* **ABOUT THIS TASK**:
Before you return the lines below, strip out any images and keep every word as written.

Collected data
◇ ◇ ◇ ◇ ◇
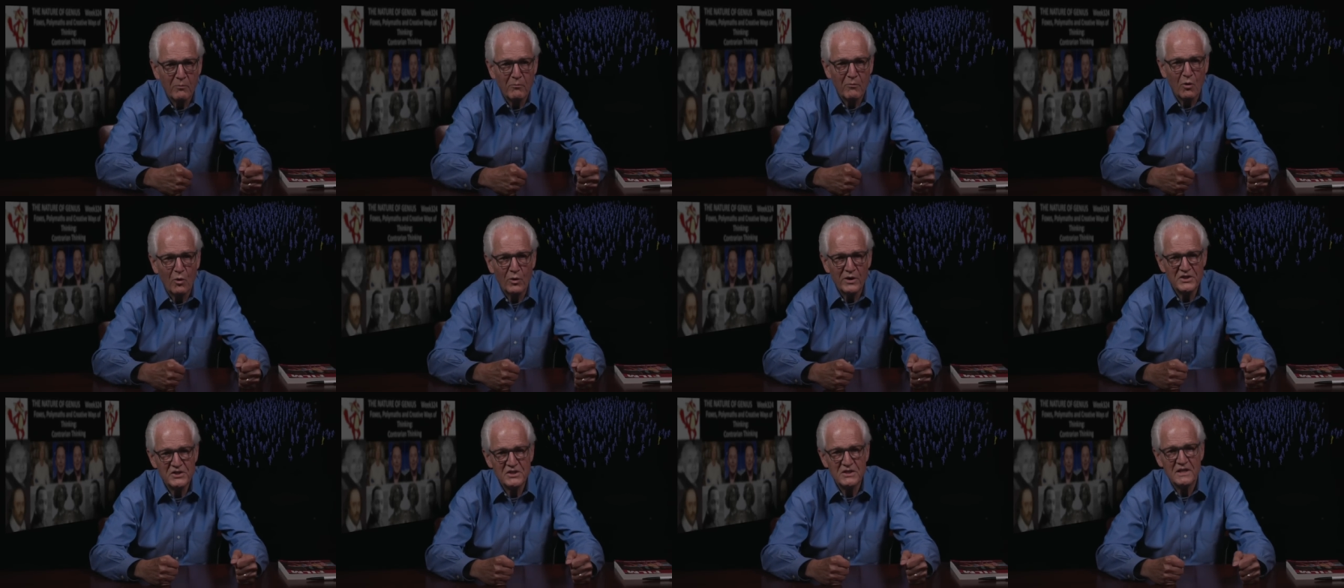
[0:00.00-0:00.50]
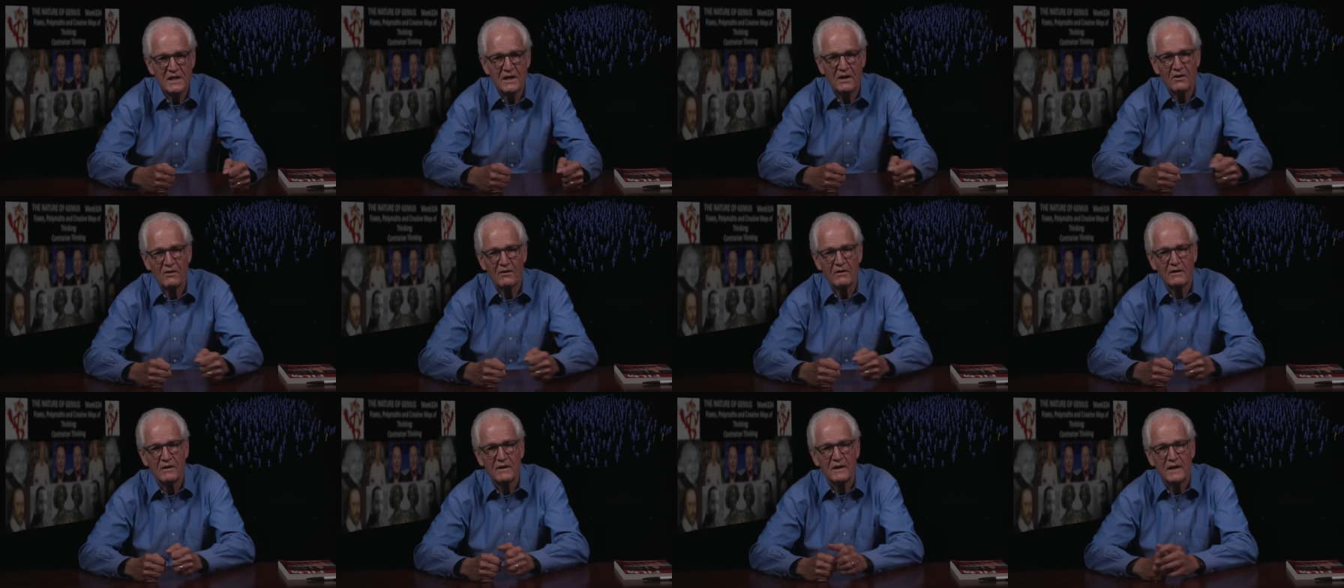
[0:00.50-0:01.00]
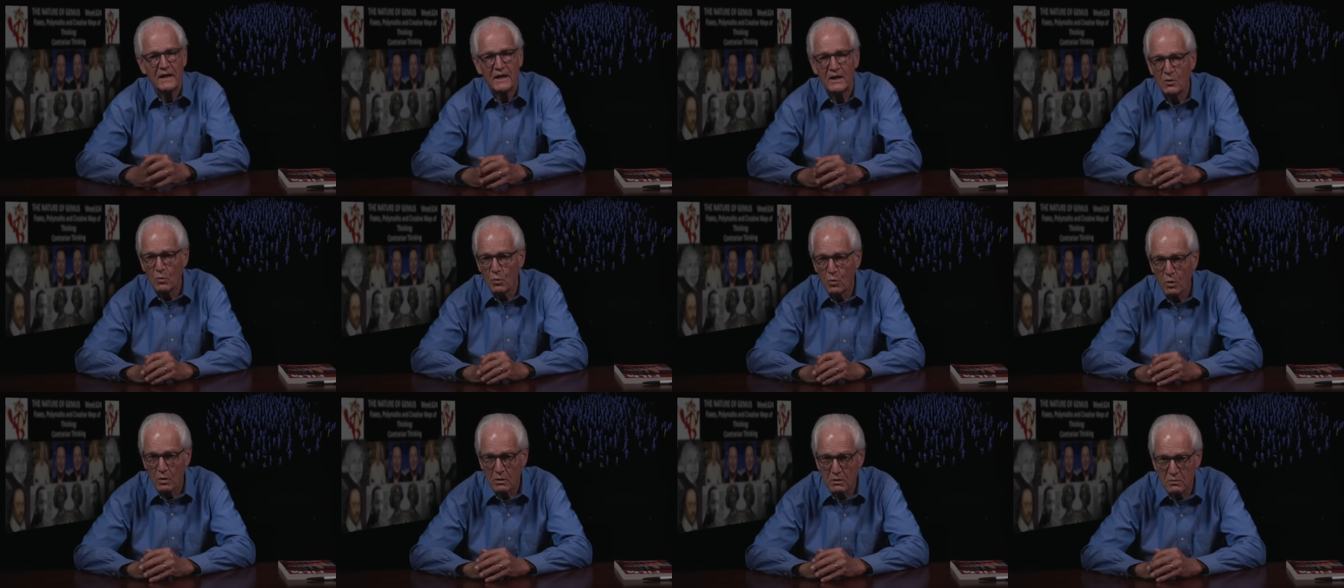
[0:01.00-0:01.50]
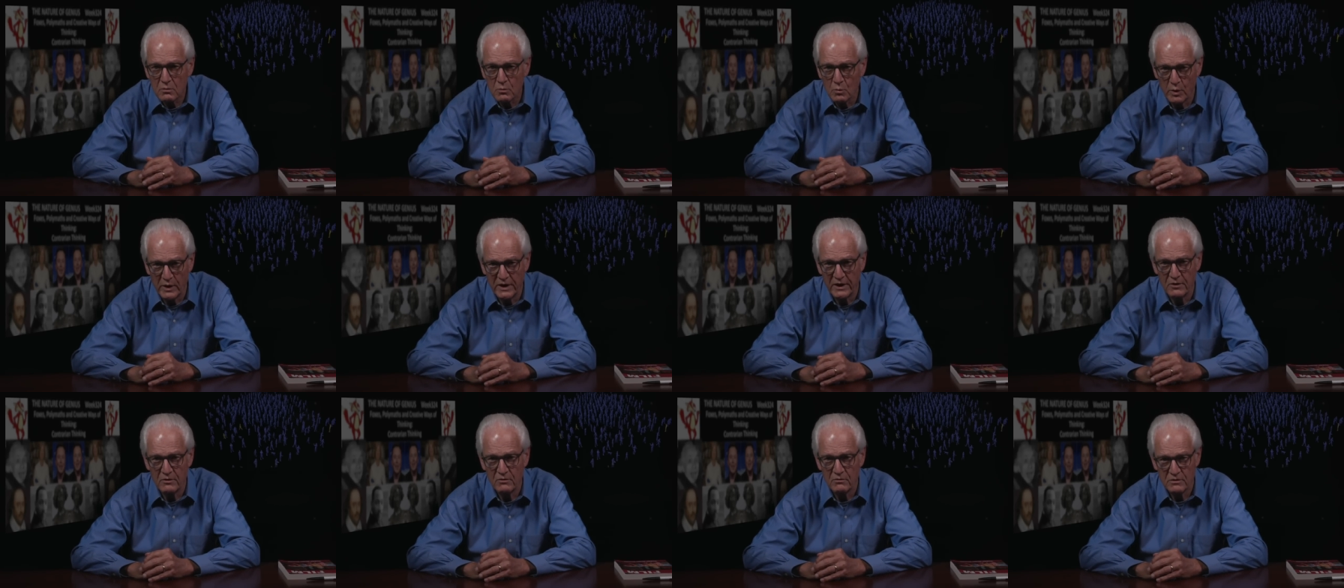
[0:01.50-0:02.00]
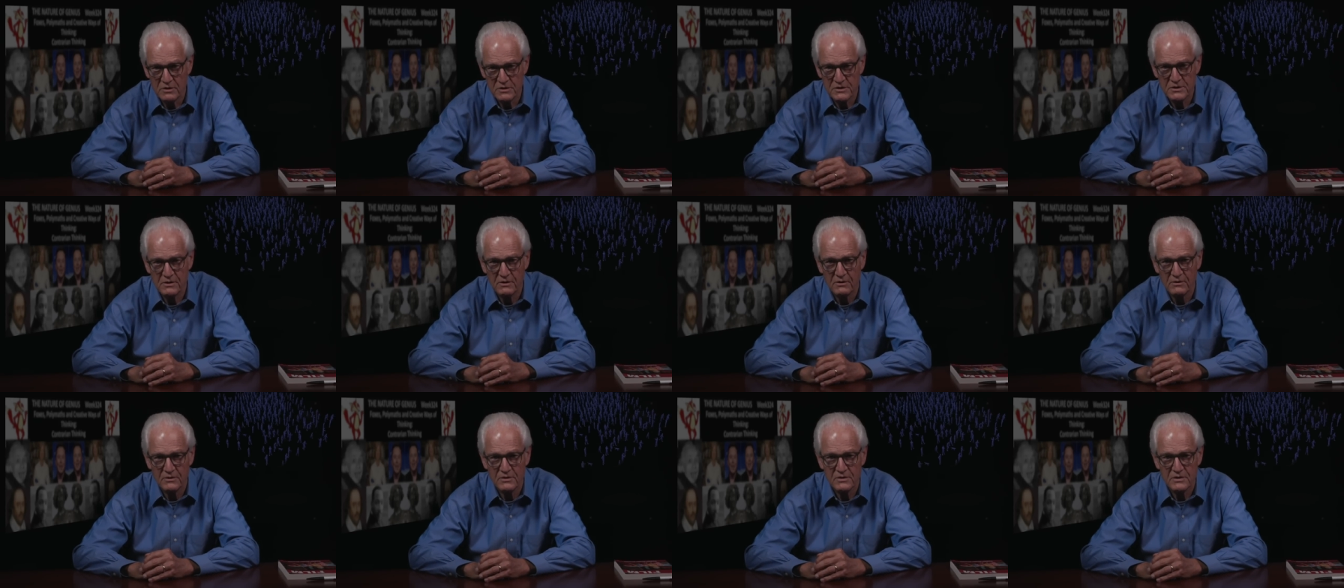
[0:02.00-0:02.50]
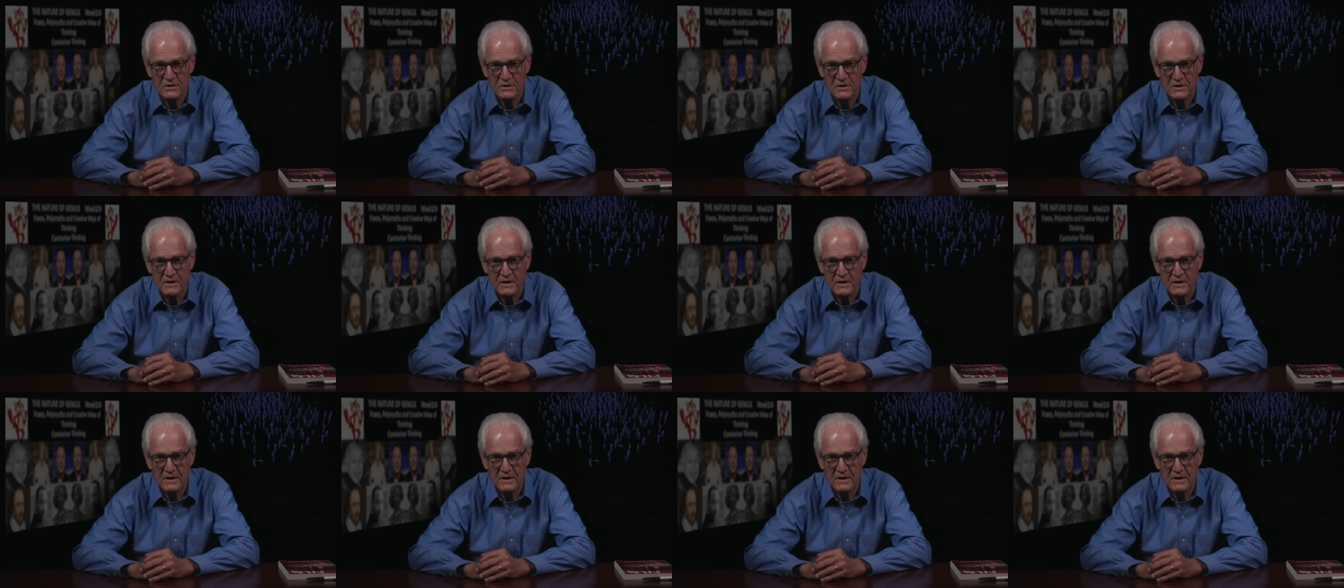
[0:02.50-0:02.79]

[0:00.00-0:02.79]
moist air, and a whirlwind results.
◇ ◇ ◇ ◇ ◇
* **ANSWER TO THIS EXERCISE**:
[0:00.00-0:00.50]
[0:00.50-0:01.00]
[0:01.00-0:01.50]
[0:01.50-0:02.00]
[0:02.00-0:02.50]
[0:02.50-0:02.79]

[0:00.00-0:02.79]
moist air, and a whirlwind results.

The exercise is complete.